Saved data entries
──────────────────────────────
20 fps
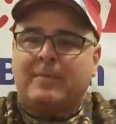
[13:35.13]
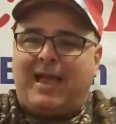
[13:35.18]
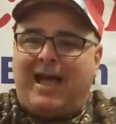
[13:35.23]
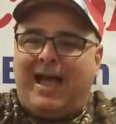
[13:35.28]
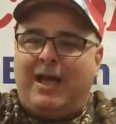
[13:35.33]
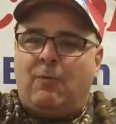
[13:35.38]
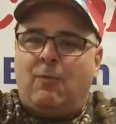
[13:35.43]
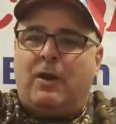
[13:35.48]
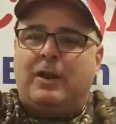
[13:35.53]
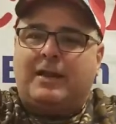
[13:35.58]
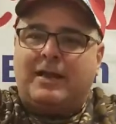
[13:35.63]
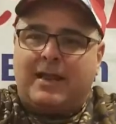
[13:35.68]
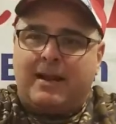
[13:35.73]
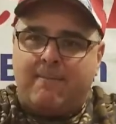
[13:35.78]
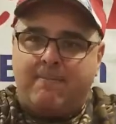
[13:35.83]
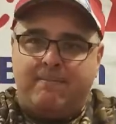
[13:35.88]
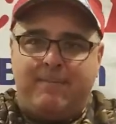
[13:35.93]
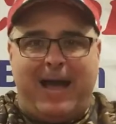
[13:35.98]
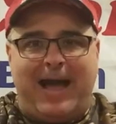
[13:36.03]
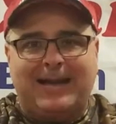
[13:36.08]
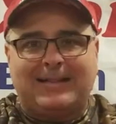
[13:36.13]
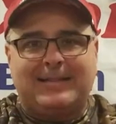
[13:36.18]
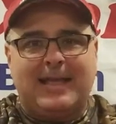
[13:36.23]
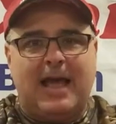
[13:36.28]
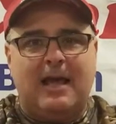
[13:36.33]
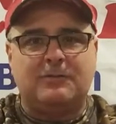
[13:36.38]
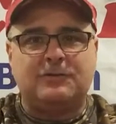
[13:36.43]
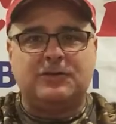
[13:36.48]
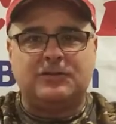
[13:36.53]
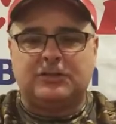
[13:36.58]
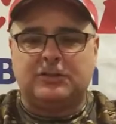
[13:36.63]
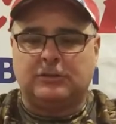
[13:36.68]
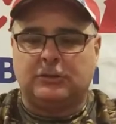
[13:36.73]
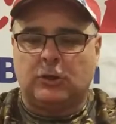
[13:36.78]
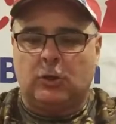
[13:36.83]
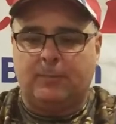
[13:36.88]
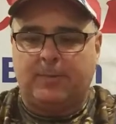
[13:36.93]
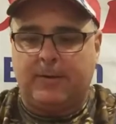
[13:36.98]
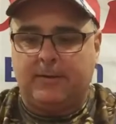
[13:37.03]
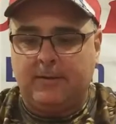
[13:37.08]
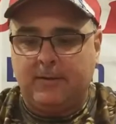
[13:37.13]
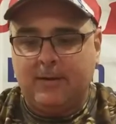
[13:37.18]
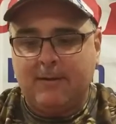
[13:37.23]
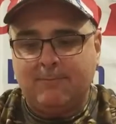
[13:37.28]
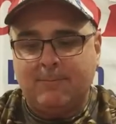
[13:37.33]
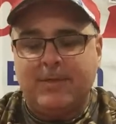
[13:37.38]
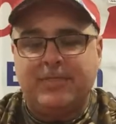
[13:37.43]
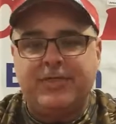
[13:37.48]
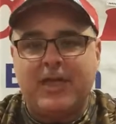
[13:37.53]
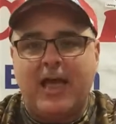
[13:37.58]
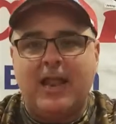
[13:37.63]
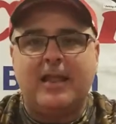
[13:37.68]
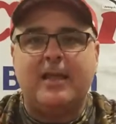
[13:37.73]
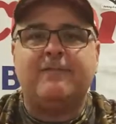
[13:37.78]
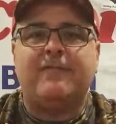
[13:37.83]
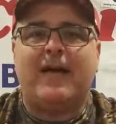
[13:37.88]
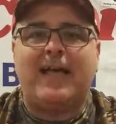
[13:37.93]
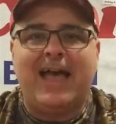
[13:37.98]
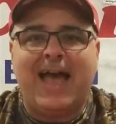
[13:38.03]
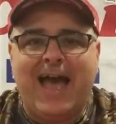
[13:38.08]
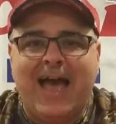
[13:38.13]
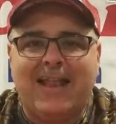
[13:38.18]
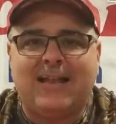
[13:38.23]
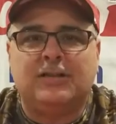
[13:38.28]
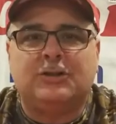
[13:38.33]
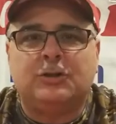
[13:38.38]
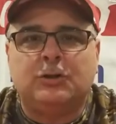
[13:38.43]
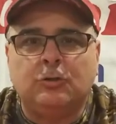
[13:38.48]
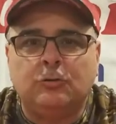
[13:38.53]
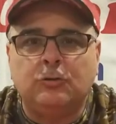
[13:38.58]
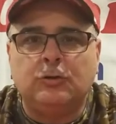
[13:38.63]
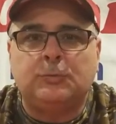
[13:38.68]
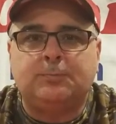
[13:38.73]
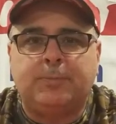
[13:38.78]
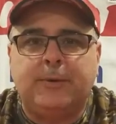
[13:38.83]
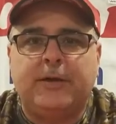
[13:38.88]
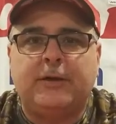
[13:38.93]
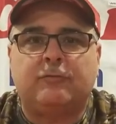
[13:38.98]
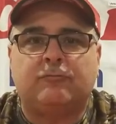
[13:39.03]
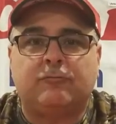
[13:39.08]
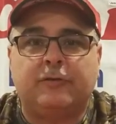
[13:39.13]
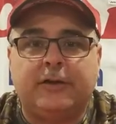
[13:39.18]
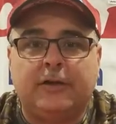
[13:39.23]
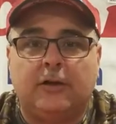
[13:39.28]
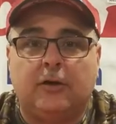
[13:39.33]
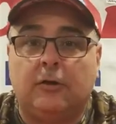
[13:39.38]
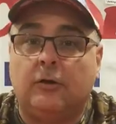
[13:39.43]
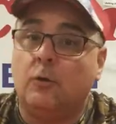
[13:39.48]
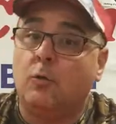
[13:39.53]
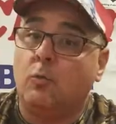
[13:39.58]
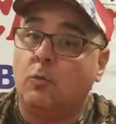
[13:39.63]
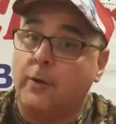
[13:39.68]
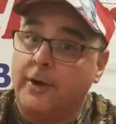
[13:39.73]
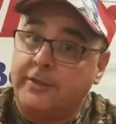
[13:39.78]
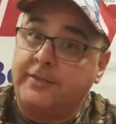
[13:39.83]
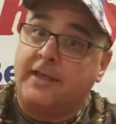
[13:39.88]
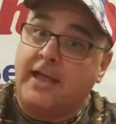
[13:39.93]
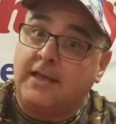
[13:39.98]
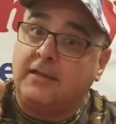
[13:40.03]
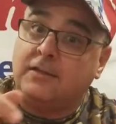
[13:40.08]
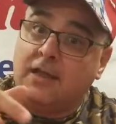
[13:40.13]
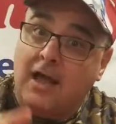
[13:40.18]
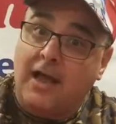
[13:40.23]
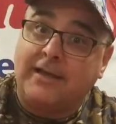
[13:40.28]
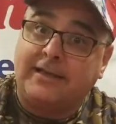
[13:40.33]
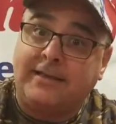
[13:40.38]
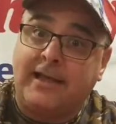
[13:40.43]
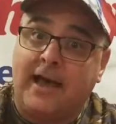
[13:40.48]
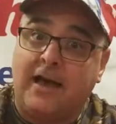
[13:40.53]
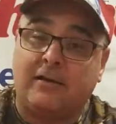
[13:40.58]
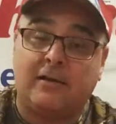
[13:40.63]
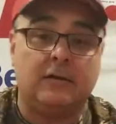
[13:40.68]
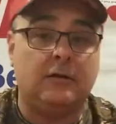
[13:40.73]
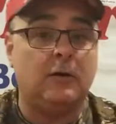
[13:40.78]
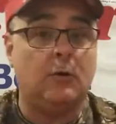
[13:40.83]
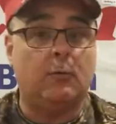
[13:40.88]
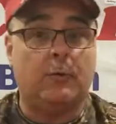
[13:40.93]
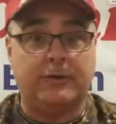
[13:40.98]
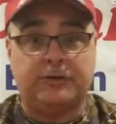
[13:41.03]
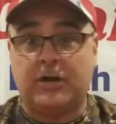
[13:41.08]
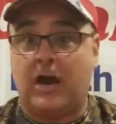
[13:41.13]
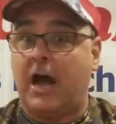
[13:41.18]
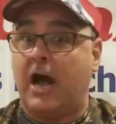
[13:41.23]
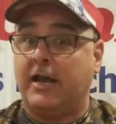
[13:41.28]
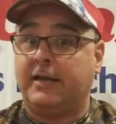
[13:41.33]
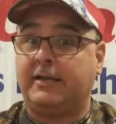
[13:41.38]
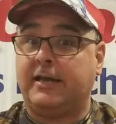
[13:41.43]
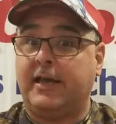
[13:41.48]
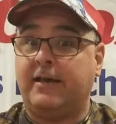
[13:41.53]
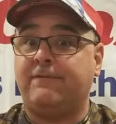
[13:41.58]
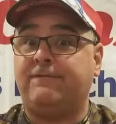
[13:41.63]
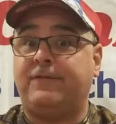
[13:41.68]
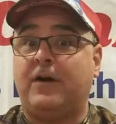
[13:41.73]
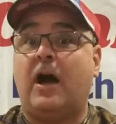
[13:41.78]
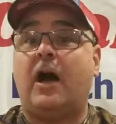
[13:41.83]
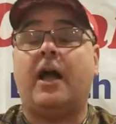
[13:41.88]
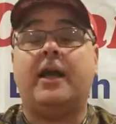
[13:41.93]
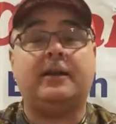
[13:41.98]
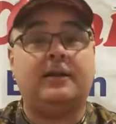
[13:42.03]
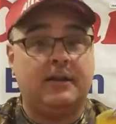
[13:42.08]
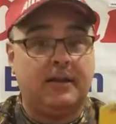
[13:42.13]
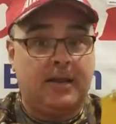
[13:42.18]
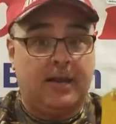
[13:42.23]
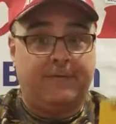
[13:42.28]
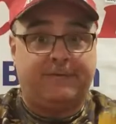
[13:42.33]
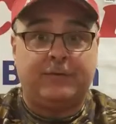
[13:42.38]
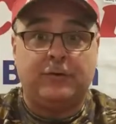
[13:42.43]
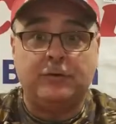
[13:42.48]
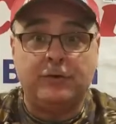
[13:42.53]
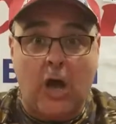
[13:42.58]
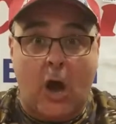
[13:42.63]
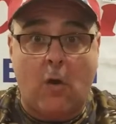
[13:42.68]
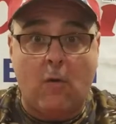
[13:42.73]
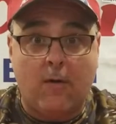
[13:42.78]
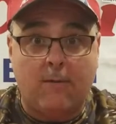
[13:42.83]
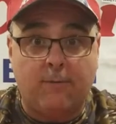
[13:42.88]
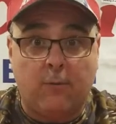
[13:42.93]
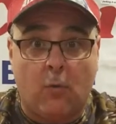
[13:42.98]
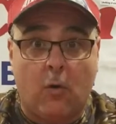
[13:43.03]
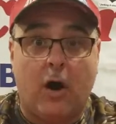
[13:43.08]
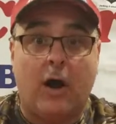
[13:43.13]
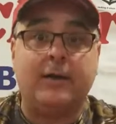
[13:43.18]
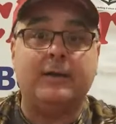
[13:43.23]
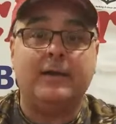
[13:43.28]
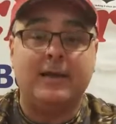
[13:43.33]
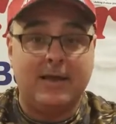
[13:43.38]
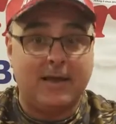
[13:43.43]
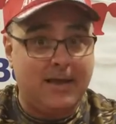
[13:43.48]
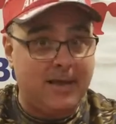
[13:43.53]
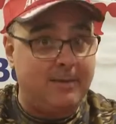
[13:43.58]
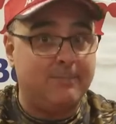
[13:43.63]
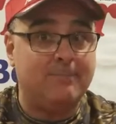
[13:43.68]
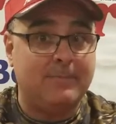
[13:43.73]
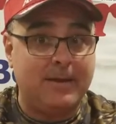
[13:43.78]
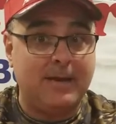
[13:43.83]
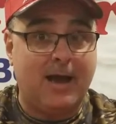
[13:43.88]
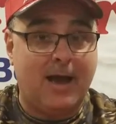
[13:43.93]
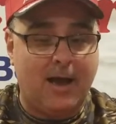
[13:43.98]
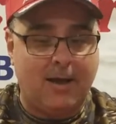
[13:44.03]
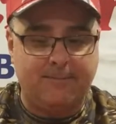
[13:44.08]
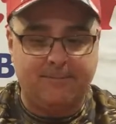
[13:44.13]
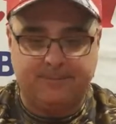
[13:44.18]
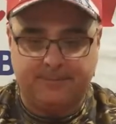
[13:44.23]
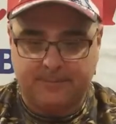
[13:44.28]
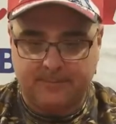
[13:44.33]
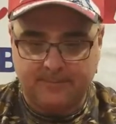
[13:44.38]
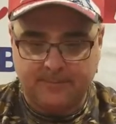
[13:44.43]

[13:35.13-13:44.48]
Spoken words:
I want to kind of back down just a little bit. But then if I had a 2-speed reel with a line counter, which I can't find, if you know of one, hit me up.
──────────────────────────────
▶ _WHAT YOU WILL DO_: Here the records must be restated exactly, minus any images.

▶ _ANSWER_:
20 fps
[13:35.13]
[13:35.18]
[13:35.23]
[13:35.28]
[13:35.33]
[13:35.38]
[13:35.43]
[13:35.48]
[13:35.53]
[13:35.58]
[13:35.63]
[13:35.68]
[13:35.73]
[13:35.78]
[13:35.83]
[13:35.88]
[13:35.93]
[13:35.98]
[13:36.03]
[13:36.08]
[13:36.13]
[13:36.18]
[13:36.23]
[13:36.28]
[13:36.33]
[13:36.38]
[13:36.43]
[13:36.48]
[13:36.53]
[13:36.58]
[13:36.63]
[13:36.68]
[13:36.73]
[13:36.78]
[13:36.83]
[13:36.88]
[13:36.93]
[13:36.98]
[13:37.03]
[13:37.08]
[13:37.13]
[13:37.18]
[13:37.23]
[13:37.28]
[13:37.33]
[13:37.38]
[13:37.43]
[13:37.48]
[13:37.53]
[13:37.58]
[13:37.63]
[13:37.68]
[13:37.73]
[13:37.78]
[13:37.83]
[13:37.88]
[13:37.93]
[13:37.98]
[13:38.03]
[13:38.08]
[13:38.13]
[13:38.18]
[13:38.23]
[13:38.28]
[13:38.33]
[13:38.38]
[13:38.43]
[13:38.48]
[13:38.53]
[13:38.58]
[13:38.63]
[13:38.68]
[13:38.73]
[13:38.78]
[13:38.83]
[13:38.88]
[13:38.93]
[13:38.98]
[13:39.03]
[13:39.08]
[13:39.13]
[13:39.18]
[13:39.23]
[13:39.28]
[13:39.33]
[13:39.38]
[13:39.43]
[13:39.48]
[13:39.53]
[13:39.58]
[13:39.63]
[13:39.68]
[13:39.73]
[13:39.78]
[13:39.83]
[13:39.88]
[13:39.93]
[13:39.98]
[13:40.03]
[13:40.08]
[13:40.13]
[13:40.18]
[13:40.23]
[13:40.28]
[13:40.33]
[13:40.38]
[13:40.43]
[13:40.48]
[13:40.53]
[13:40.58]
[13:40.63]
[13:40.68]
[13:40.73]
[13:40.78]
[13:40.83]
[13:40.88]
[13:40.93]
[13:40.98]
[13:41.03]
[13:41.08]
[13:41.13]
[13:41.18]
[13:41.23]
[13:41.28]
[13:41.33]
[13:41.38]
[13:41.43]
[13:41.48]
[13:41.53]
[13:41.58]
[13:41.63]
[13:41.68]
[13:41.73]
[13:41.78]
[13:41.83]
[13:41.88]
[13:41.93]
[13:41.98]
[13:42.03]
[13:42.08]
[13:42.13]
[13:42.18]
[13:42.23]
[13:42.28]
[13:42.33]
[13:42.38]
[13:42.43]
[13:42.48]
[13:42.53]
[13:42.58]
[13:42.63]
[13:42.68]
[13:42.73]
[13:42.78]
[13:42.83]
[13:42.88]
[13:42.93]
[13:42.98]
[13:43.03]
[13:43.08]
[13:43.13]
[13:43.18]
[13:43.23]
[13:43.28]
[13:43.33]
[13:43.38]
[13:43.43]
[13:43.48]
[13:43.53]
[13:43.58]
[13:43.63]
[13:43.68]
[13:43.73]
[13:43.78]
[13:43.83]
[13:43.88]
[13:43.93]
[13:43.98]
[13:44.03]
[13:44.08]
[13:44.13]
[13:44.18]
[13:44.23]
[13:44.28]
[13:44.33]
[13:44.38]
[13:44.43]

[13:35.13-13:44.48]
Spoken words:
I want to kind of back down just a little bit. But then if I had a 2-speed reel with a line counter, which I can't find, if you know of one, hit me up.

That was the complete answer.